Even before Morsi took office in June as Egypt’s first post-Mubarak leader, the SCAF had tried to strip the presidency of its influence and power. Two weeks before Morsi was officially inaugurated, SCAF issued a constitutional declaration removing the presidents role as commander-in-chief of the military, and giving SCAF veto powers over the drafting of the new constitution. International observers watched anxiously to see how, and if, the democratic transition would play out.
Tantawi, the most symbolic and surprising of those ousted, was accompanied by army chief of staff Sami Hafez Anan, the man many believed was set to replace the 76-year-old Tantawi, who had hinted at retirement before. Both were kept as presidential advisers, though their roles are unclear thus far. The chiefs of the air force, navy, and air defence, were all ousted as well, reports the New York Times.
Morsi replaced Tantawi with the head of military intelligence, Gen. Abdul-Fattah el-Sisi, whom was close to Tantawi. Gen. Mohamed al-Assar, a member of the military council, took the office of assistant defence minister. In possible preparation for a fight with Egypt’s politicized court, Morsi also announced his pick for vice president, Mahmoud Mekky, whom was formerly a senior judge.

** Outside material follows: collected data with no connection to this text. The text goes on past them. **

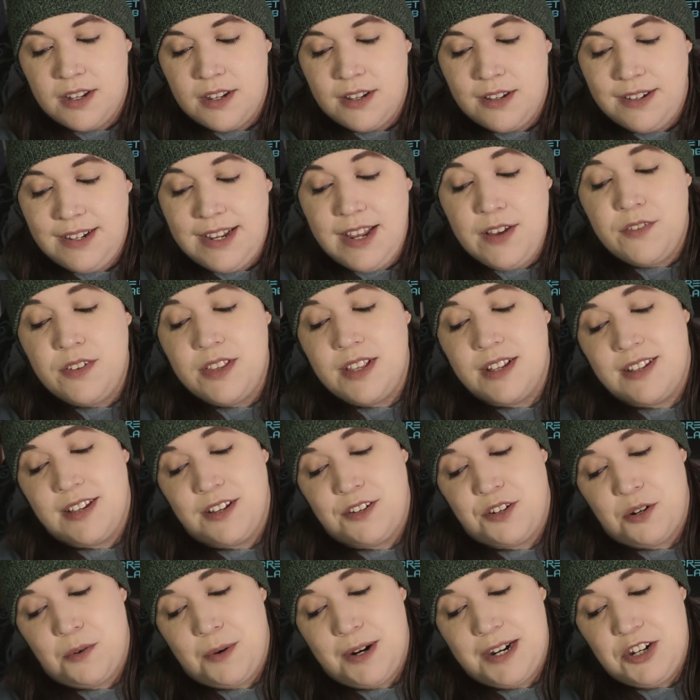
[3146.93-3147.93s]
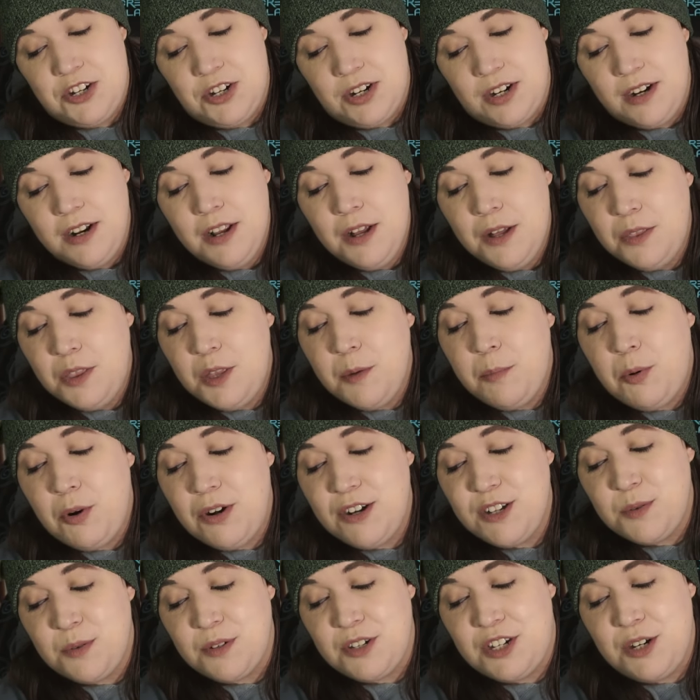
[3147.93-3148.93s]
Given the situation, the
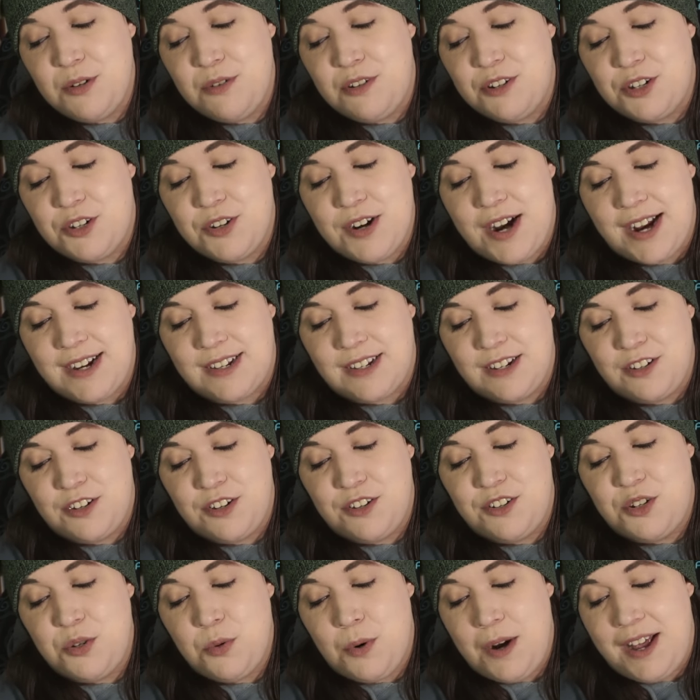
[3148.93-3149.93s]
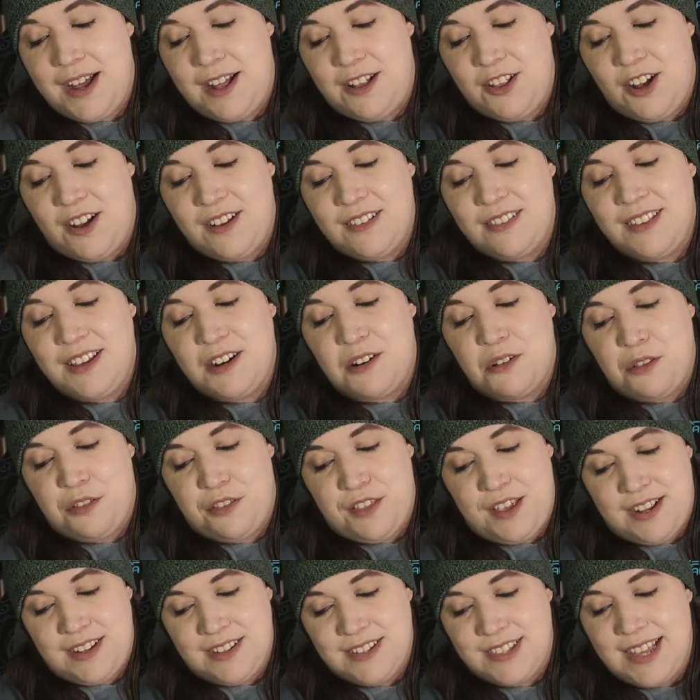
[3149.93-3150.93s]
boys were too distracted to dwell on little
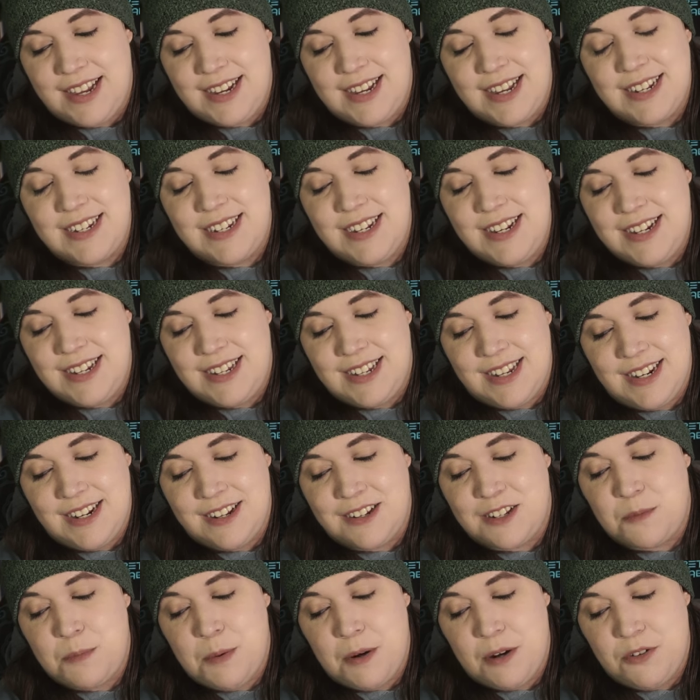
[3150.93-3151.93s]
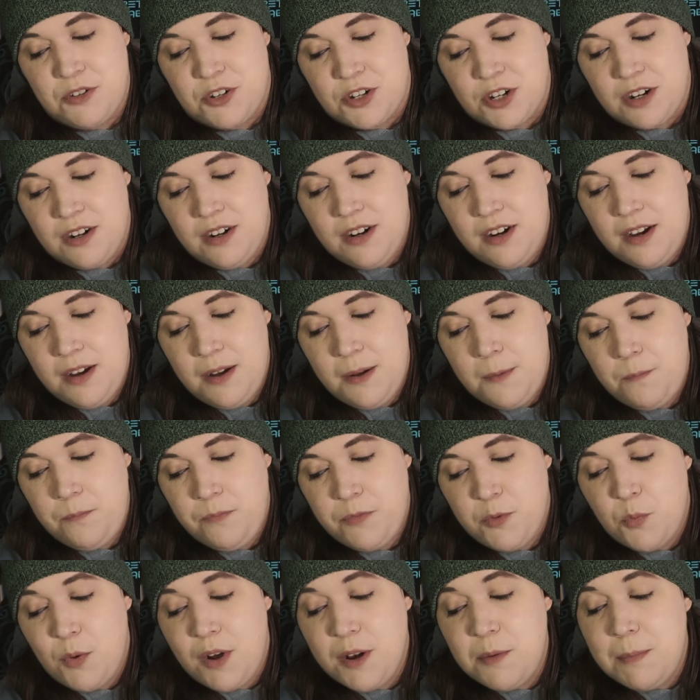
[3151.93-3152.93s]
things like indecent exposure.
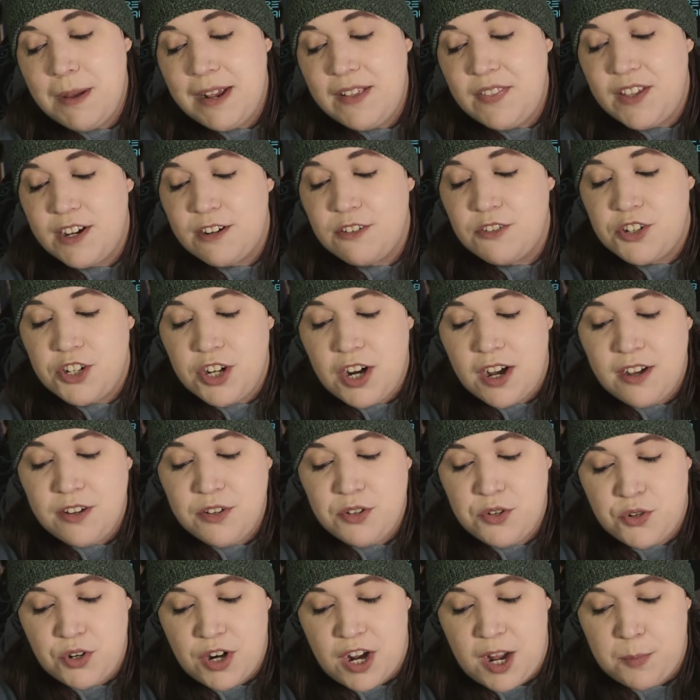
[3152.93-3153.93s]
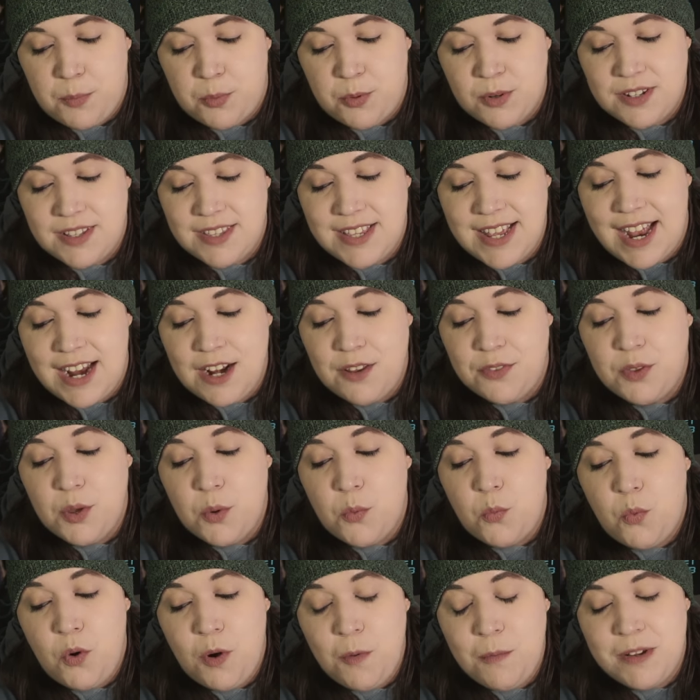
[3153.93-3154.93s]
What made their jaws drop was that the
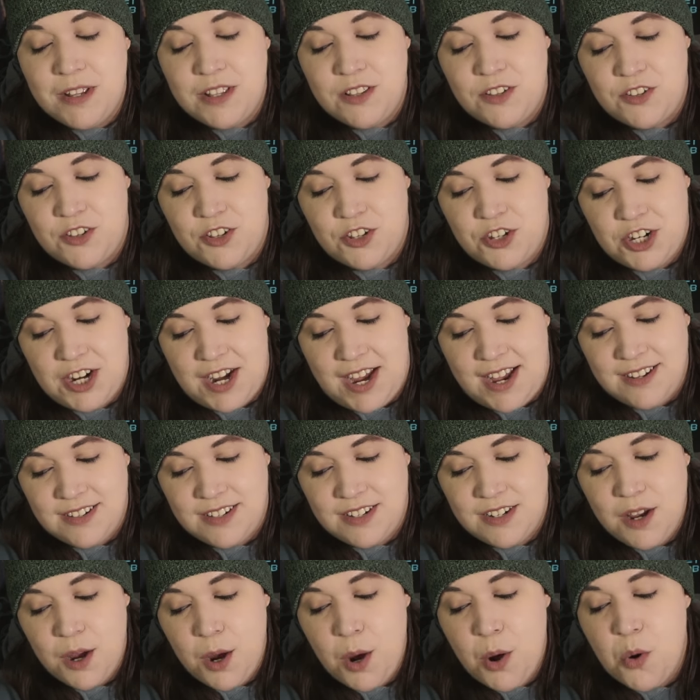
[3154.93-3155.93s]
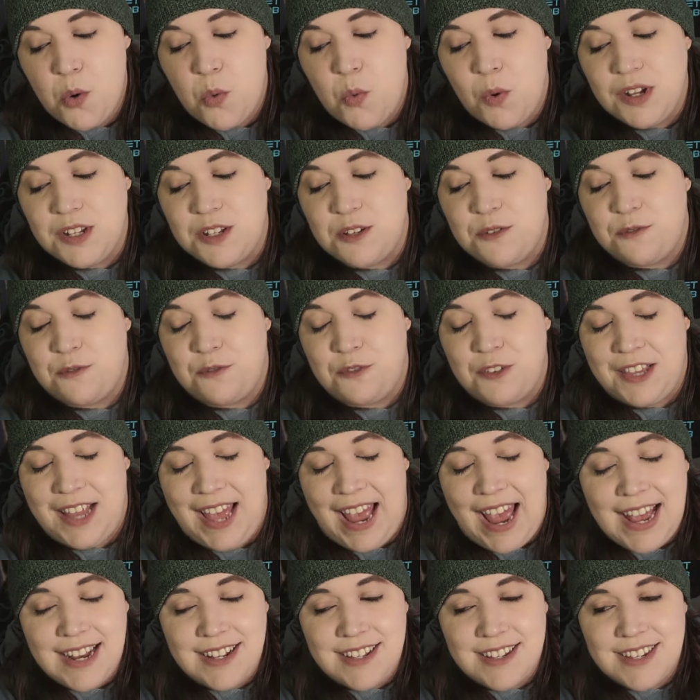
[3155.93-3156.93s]
woman's chest was
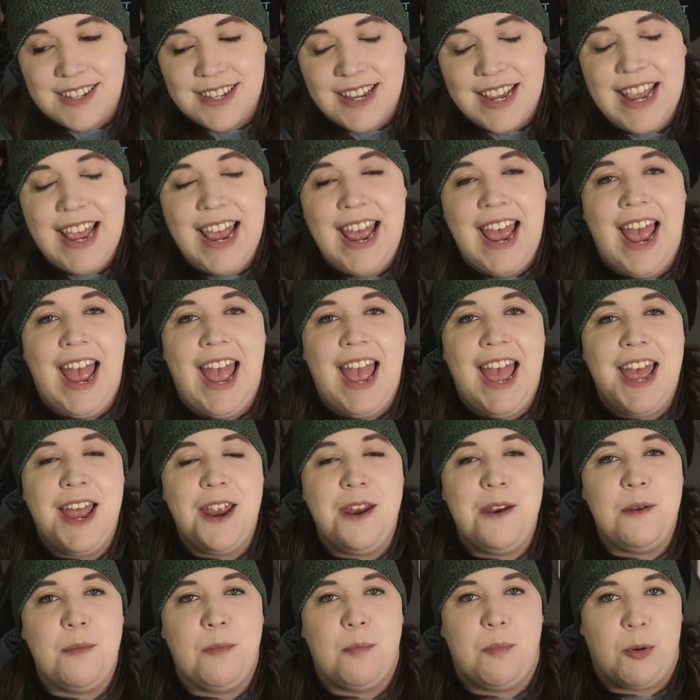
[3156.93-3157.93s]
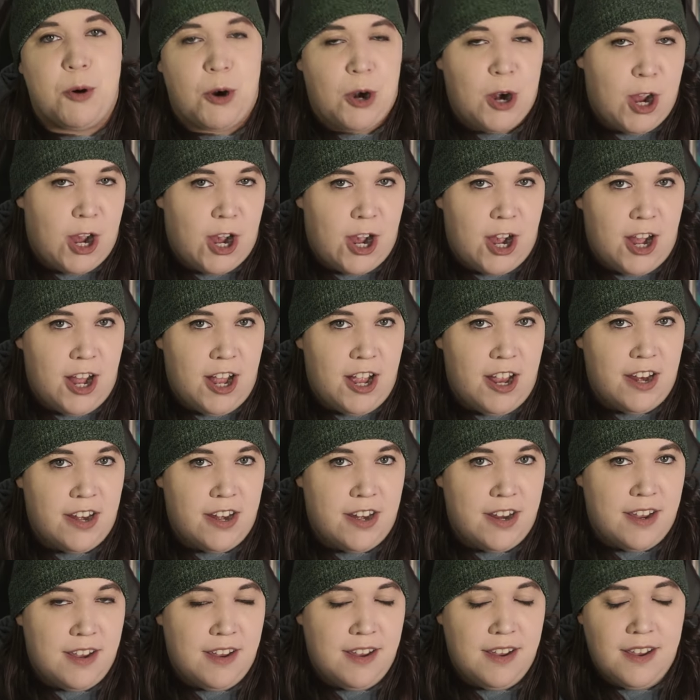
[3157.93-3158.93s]
flat and
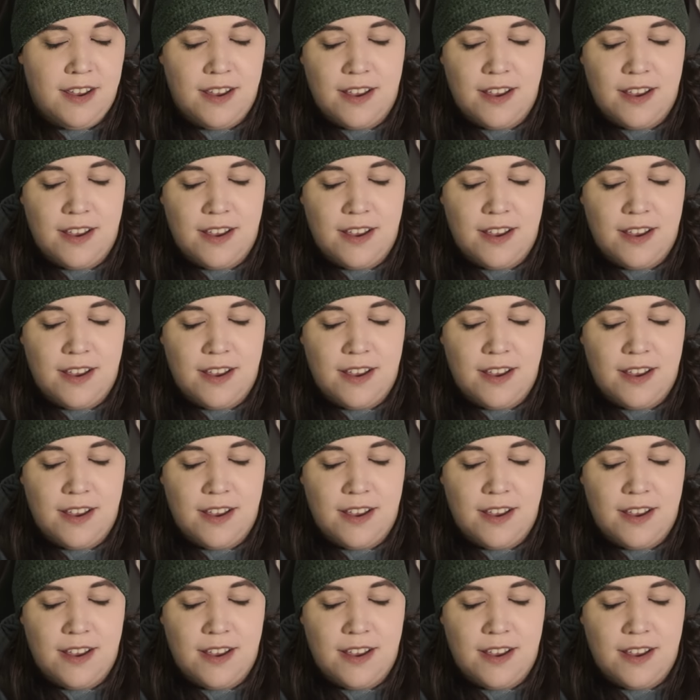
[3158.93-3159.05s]
broad.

While speculation still surrounds this ordeal, many believe a recent militant attack in the Sinai Peninsula may have something to do with it. On August 5th, armed militants attacked Egypt’s border guards whom were protecting the contentious line between Egypt and Israel, seizing Egyptian armoured vehicles, ramming them through border gates, and eventually, into Israel. The attack, which resulted in 16 dead Egyptian guards, embarrassed and politically weakened the army generals, reports the Washington Post. It appears Morsi pounced on this opportunity, and now the presidency and fate of the country is in his, and the Muslim Brotherhood, hands.
This has some worried, though. Although SCAF’s power grab conjured up memories of the Mubarak regime, it was also seen as a check on the Muslim Brotherhood, in case they became increasingly religiously conservative.
Washington seemed surprised by Morsi’s move. Just two weeks ago on a trip to Egypt, U.S. defence Secretary Leon E. Panetta offered his belief that Morsi and the military were cooperating.